On the other hand, it’s also motivated quite clearly by what [they] discover in the DP camps which is that many of the DPs say they want to go to Palestine, so it’s not entirely cynical.
There seems to be a mixed picture about how important Zionism was in the DP camps. Zionism is there, it’s sincere and deeply felt, but at the same time large numbers of people wanted to go to America.
It’s very difficult to work out because some people said they wanted to go to Palestine because they wanted to, but for others it was their only option. It’s quite clear that some thought, “We will get to Palestine and then we can use that as a stepping stone to get to America.” That’s reflected in the numbers: about half of all the Jewish DPs did end up in Palestine/Israel, and somewhat less than half ended up in the US, which suggests that Zionism was not the sole ideology which was in evidence in the camps.
‘The difficulty is that Zionism functioned as a political tool to attack the British’
The difficulty is that Zionism functioned as a political tool to attack the British: the demonstrations in Belsen and elsewhere campaigning against the treatment of Jews on the SS Exodus 1947, or what they regarded as [British Foreign Secretary Ernest] Bevin’s concentration camp policy, holding Jews in Cyprus. Zionism was clearly, given that the British were the holders of the Mandate, a way of attacking British policy.
On the other hand, you can quite understand why, especially for younger Jews who have lost all their family, Zionism felt like the only option they had. It’s quite understandable why they thought Jews no longer had a future in Europe, and there were people coming over from Palestine saying, “We really need you to help build a future here.”
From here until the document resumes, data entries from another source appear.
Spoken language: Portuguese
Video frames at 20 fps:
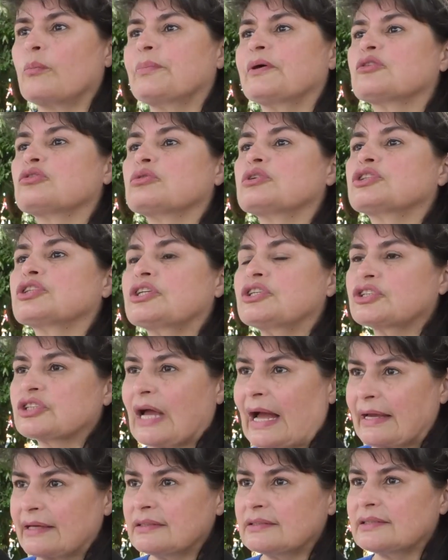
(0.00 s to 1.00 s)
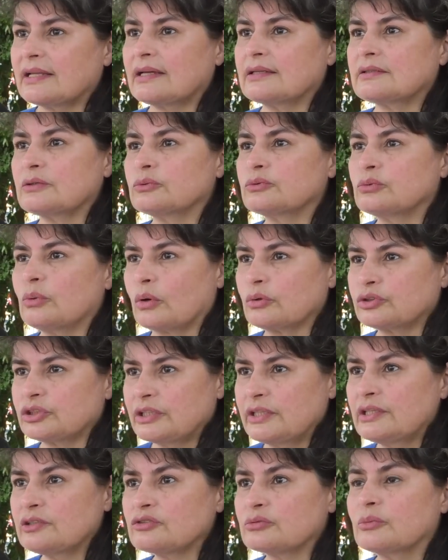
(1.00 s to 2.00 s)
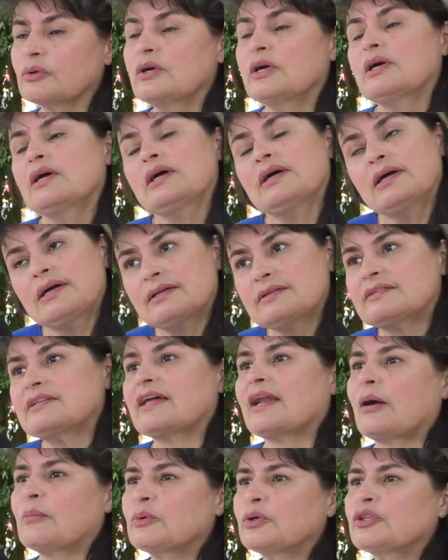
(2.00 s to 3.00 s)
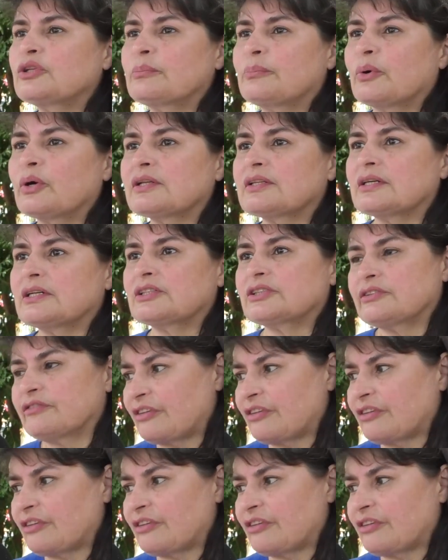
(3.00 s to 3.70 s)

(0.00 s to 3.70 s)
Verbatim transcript: pessoas que já entendem entendam do autismo será muito importante.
One of the things you have written about previously is history and memory, and memory of the Holocaust. Do you think in Europe today we are experiencing a loss of Shoah consciousness?
I certainly wouldn’t agree that we’ve lost Shoah consciousness. I think the problem is that commemoration, as it’s generally promoted, is platitudinous.
Isn’t there something rather obscene about an official British delegation going to Belsen, just days after thousands of migrants are drowning in the Mediterranean, which doesn’t seem to impact on people’s consciousness at all? It doesn’t appear to have changed the debates about migration in Europe.
Part of the history of the Holocaust is the failure of liberal democracies before the war to allow refugees in and at the end of the war to migrate where they want to. Since the question of migration is so central to the history of the Holocaust, it seems a little empty and hollow at best to say “never again” when you close your borders and stop rescue operations for desperate people trying to reach Europe. I find that deeply depressing.